# [WORK ORDER]
What is needed here is every record, retyped without any change.

# [INFORMATION PROVIDED]

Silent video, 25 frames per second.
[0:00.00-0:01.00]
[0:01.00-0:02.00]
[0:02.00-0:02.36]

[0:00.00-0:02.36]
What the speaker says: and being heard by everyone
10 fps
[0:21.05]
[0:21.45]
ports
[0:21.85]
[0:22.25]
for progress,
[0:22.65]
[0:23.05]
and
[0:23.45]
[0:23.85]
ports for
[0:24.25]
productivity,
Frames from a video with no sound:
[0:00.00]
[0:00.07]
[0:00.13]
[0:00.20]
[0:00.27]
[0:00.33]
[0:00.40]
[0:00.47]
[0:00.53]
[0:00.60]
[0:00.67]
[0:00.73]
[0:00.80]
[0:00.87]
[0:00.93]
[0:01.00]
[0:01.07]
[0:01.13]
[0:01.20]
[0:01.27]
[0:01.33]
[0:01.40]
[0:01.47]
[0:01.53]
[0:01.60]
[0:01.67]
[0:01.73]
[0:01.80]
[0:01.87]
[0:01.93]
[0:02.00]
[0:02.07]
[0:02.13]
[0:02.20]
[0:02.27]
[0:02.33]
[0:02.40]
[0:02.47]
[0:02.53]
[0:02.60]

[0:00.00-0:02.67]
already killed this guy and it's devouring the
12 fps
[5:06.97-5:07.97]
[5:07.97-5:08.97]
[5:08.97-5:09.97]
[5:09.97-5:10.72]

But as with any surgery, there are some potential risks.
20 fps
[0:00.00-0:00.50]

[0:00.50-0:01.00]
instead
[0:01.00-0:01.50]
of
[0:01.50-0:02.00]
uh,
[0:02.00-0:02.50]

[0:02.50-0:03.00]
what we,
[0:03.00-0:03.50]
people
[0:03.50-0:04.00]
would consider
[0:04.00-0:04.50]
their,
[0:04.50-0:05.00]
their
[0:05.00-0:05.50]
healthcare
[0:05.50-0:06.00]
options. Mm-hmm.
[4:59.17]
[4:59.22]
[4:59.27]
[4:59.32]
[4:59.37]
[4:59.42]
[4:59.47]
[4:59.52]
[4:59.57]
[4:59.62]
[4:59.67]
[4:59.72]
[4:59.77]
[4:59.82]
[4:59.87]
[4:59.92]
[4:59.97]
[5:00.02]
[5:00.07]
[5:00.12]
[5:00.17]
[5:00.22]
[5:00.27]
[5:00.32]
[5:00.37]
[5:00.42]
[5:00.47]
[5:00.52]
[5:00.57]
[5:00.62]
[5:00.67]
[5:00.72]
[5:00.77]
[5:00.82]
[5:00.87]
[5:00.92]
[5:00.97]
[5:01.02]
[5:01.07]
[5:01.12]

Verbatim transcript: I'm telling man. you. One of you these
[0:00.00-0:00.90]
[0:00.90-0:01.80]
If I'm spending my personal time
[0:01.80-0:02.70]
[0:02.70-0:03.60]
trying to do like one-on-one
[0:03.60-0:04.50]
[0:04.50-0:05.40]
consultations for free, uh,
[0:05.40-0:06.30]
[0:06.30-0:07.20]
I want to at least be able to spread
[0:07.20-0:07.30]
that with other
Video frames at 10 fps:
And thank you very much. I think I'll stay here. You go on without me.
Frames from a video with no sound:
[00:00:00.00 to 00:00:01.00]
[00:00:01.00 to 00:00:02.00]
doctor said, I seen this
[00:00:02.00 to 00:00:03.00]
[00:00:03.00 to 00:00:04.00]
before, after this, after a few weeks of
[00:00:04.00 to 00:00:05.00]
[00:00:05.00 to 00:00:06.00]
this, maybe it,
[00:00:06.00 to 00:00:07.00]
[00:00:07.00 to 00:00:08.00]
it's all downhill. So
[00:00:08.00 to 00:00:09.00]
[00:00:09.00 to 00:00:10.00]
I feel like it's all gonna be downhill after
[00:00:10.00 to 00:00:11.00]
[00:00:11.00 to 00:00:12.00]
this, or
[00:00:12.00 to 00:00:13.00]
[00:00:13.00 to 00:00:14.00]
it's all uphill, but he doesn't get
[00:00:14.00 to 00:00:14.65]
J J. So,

# [TASK SOLUTION]
Silent video, 25 frames per second.
[0:00.00-0:01.00]
[0:01.00-0:02.00]
[0:02.00-0:02.36]

[0:00.00-0:02.36]
What the speaker says: and being heard by everyone
10 fps
[0:21.05]
[0:21.45]
ports
[0:21.85]
[0:22.25]
for progress,
[0:22.65]
[0:23.05]
and
[0:23.45]
[0:23.85]
ports for
[0:24.25]
productivity,
Frames from a video with no sound:
[0:00.00]
[0:00.07]
[0:00.13]
[0:00.20]
[0:00.27]
[0:00.33]
[0:00.40]
[0:00.47]
[0:00.53]
[0:00.60]
[0:00.67]
[0:00.73]
[0:00.80]
[0:00.87]
[0:00.93]
[0:01.00]
[0:01.07]
[0:01.13]
[0:01.20]
[0:01.27]
[0:01.33]
[0:01.40]
[0:01.47]
[0:01.53]
[0:01.60]
[0:01.67]
[0:01.73]
[0:01.80]
[0:01.87]
[0:01.93]
[0:02.00]
[0:02.07]
[0:02.13]
[0:02.20]
[0:02.27]
[0:02.33]
[0:02.40]
[0:02.47]
[0:02.53]
[0:02.60]

[0:00.00-0:02.67]
already killed this guy and it's devouring the
12 fps
[5:06.97-5:07.97]
[5:07.97-5:08.97]
[5:08.97-5:09.97]
[5:09.97-5:10.72]

But as with any surgery, there are some potential risks.
20 fps
[0:00.00-0:00.50]

[0:00.50-0:01.00]
instead
[0:01.00-0:01.50]
of
[0:01.50-0:02.00]
uh,
[0:02.00-0:02.50]

[0:02.50-0:03.00]
what we,
[0:03.00-0:03.50]
people
[0:03.50-0:04.00]
would consider
[0:04.00-0:04.50]
their,
[0:04.50-0:05.00]
their
[0:05.00-0:05.50]
healthcare
[0:05.50-0:06.00]
options. Mm-hmm.
[4:59.17]
[4:59.22]
[4:59.27]
[4:59.32]
[4:59.37]
[4:59.42]
[4:59.47]
[4:59.52]
[4:59.57]
[4:59.62]
[4:59.67]
[4:59.72]
[4:59.77]
[4:59.82]
[4:59.87]
[4:59.92]
[4:59.97]
[5:00.02]
[5:00.07]
[5:00.12]
[5:00.17]
[5:00.22]
[5:00.27]
[5:00.32]
[5:00.37]
[5:00.42]
[5:00.47]
[5:00.52]
[5:00.57]
[5:00.62]
[5:00.67]
[5:00.72]
[5:00.77]
[5:00.82]
[5:00.87]
[5:00.92]
[5:00.97]
[5:01.02]
[5:01.07]
[5:01.12]

Verbatim transcript: I'm telling man. you. One of you these
[0:00.00-0:00.90]
[0:00.90-0:01.80]
If I'm spending my personal time
[0:01.80-0:02.70]
[0:02.70-0:03.60]
trying to do like one-on-one
[0:03.60-0:04.50]
[0:04.50-0:05.40]
consultations for free, uh,
[0:05.40-0:06.30]
[0:06.30-0:07.20]
I want to at least be able to spread
[0:07.20-0:07.30]
that with other
Video frames at 10 fps:
And thank you very much. I think I'll stay here. You go on without me.
Frames from a video with no sound:
[00:00:00.00 to 00:00:01.00]
[00:00:01.00 to 00:00:02.00]
doctor said, I seen this
[00:00:02.00 to 00:00:03.00]
[00:00:03.00 to 00:00:04.00]
before, after this, after a few weeks of
[00:00:04.00 to 00:00:05.00]
[00:00:05.00 to 00:00:06.00]
this, maybe it,
[00:00:06.00 to 00:00:07.00]
[00:00:07.00 to 00:00:08.00]
it's all downhill. So
[00:00:08.00 to 00:00:09.00]
[00:00:09.00 to 00:00:10.00]
I feel like it's all gonna be downhill after
[00:00:10.00 to 00:00:11.00]
[00:00:11.00 to 00:00:12.00]
this, or
[00:00:12.00 to 00:00:13.00]
[00:00:13.00 to 00:00:14.00]
it's all uphill, but he doesn't get
[00:00:14.00 to 00:00:14.65]
J J. So,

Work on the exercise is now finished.